These observations are supported by statistical analyses performed on mean number of exchanges per speaker (means are shown in Table 1, statistical analyses in Table 2). Speakers exchanged stress-constant stems more overall (1.32 exchanges per subject) than stress-shifting stems (0.97 exchanges per subject; CI = ±0.20 exchanges per subject), a difference that was significant by subjects. Speakers exchanged stems about equally in utterances with phonologically bare inflections (1.10 exchanges per subject) and in utterances with phonologically realized inflections (1.20 exchanges per subject; CI = ±0.30 exchanges per subject). The tendency for more stress-constant than stress-shifting exchanges was about equal in utterances with phonologically bare inflections (1.29 vs. 0.91 exchanges per subject, a difference of 0.38) and in utterances with phonologically realized inflections (1.36 vs. 1.03 exchanges per subject, a difference of 0.33; CI = ±0.30 exchanges per subject).

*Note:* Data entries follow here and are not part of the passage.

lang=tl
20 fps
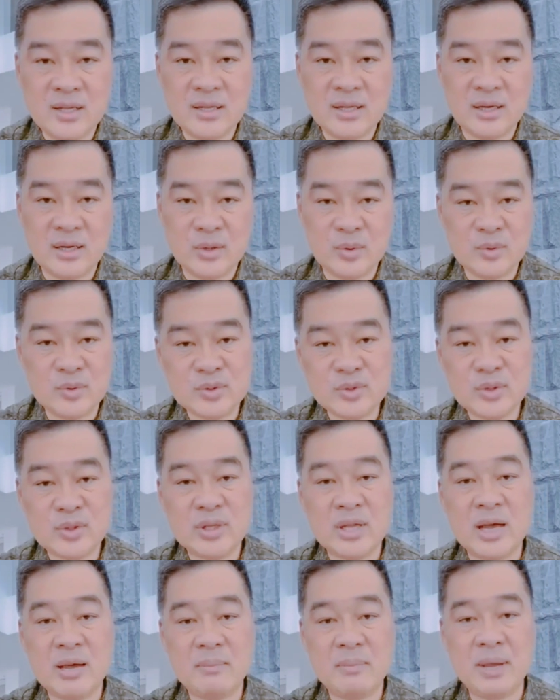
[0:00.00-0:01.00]
ng lungsod
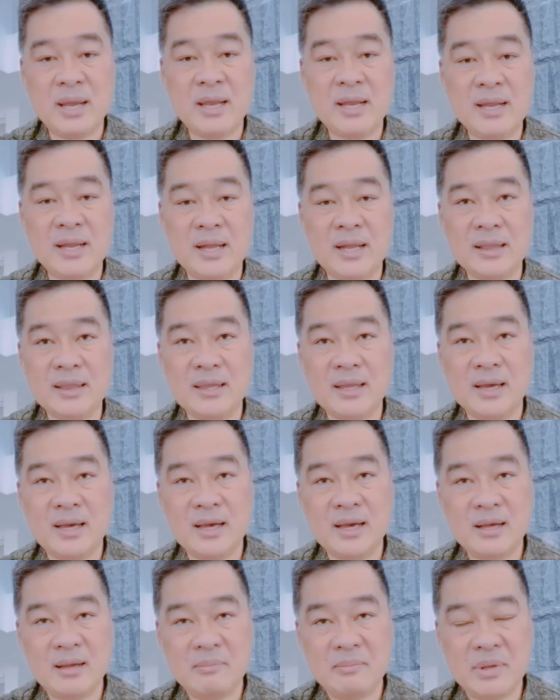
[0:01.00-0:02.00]
namin at
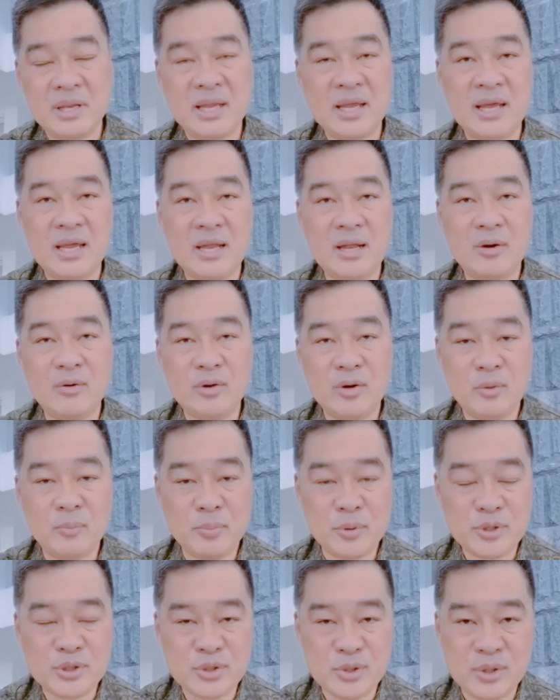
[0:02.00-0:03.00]
uh, binigyan ako ng
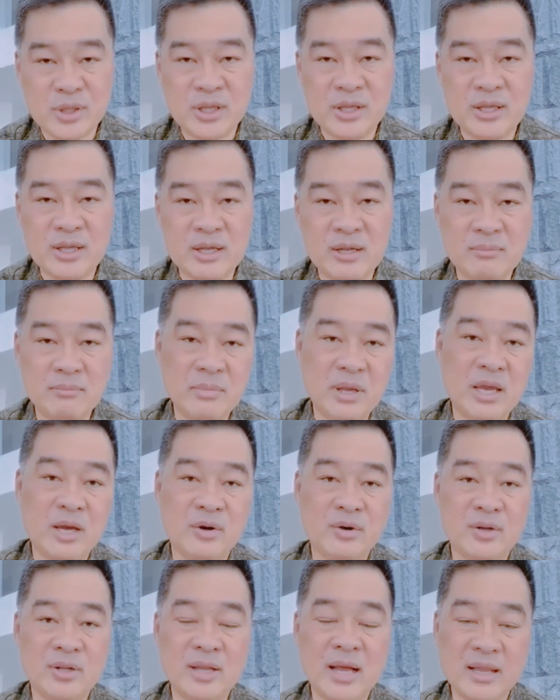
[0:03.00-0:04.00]
opportunity ng
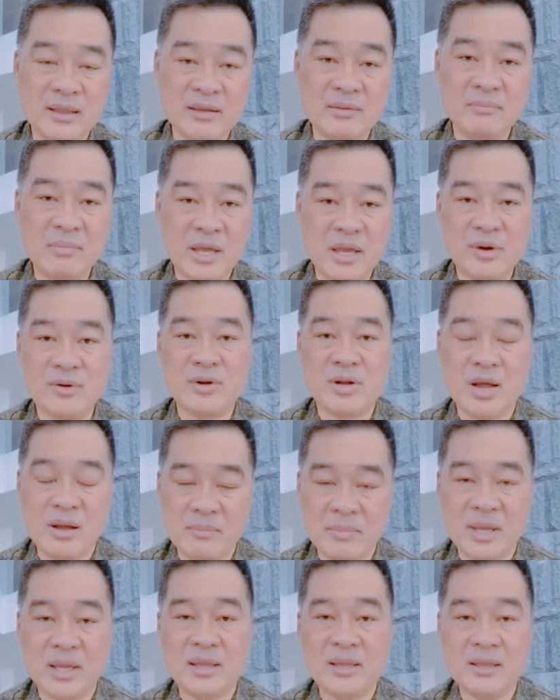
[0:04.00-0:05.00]
mayor, dating mayor
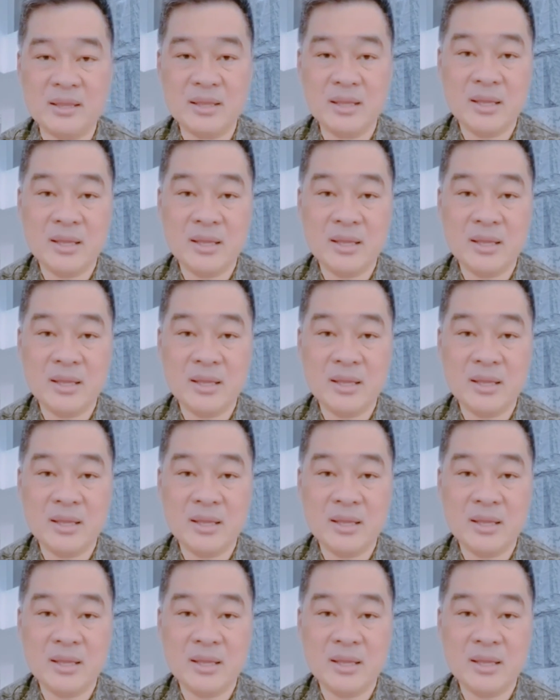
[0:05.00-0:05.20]
namin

The results of Experiment 3 thus suggest that phonological content per se does not influence speakers’ syntactic productions. Two implications follow from this result. First, the syntactic frames that influence speakers’ syntactic productions appear to indeed be abstract, at least in the sense that they are lexically independent (as shown by Experiment 1’s results) and phonologically independent (as shown by Experiment 3’s results). Second, the difference between the current experiments and V. S. Ferreira and Humphreys’s (2001) results yet remains: In Experiment 3, as in Experiments 1 and 2, just under half of speakers’ measurable stress-shifting exchanged stems were pronounced with second-syllable stress, compared to about 90% of such stems in V. S. Ferreira and Humphreys. Given that phonological content is not directly responsible for this difference, it is instead likely an effect of lexical well-formedness. On top of the syntactic influences revealed here and by V. S. Ferreira and Humphreys, speakers’ syntactic production can (likely through monitoring) be affected by whether an utterance will contain an illegal lexical form. This is an interesting observation we leave for future research.
General Discussion
The experiments presented here carry four theoretically important implications, three of which are directly relevant to the question of syntactic representation during production:
Exchanged stress-shifting stems were pronounced with second-syllable stress more in syntactically constrained than in syntactically agnostic utterances. This suggests that the production of verb forms in stem exchanges is not due to lexical selection, in turn suggesting that syntactic structures are represented in production as abstract, lexically independent frames rather than as lexically linked syntactic features.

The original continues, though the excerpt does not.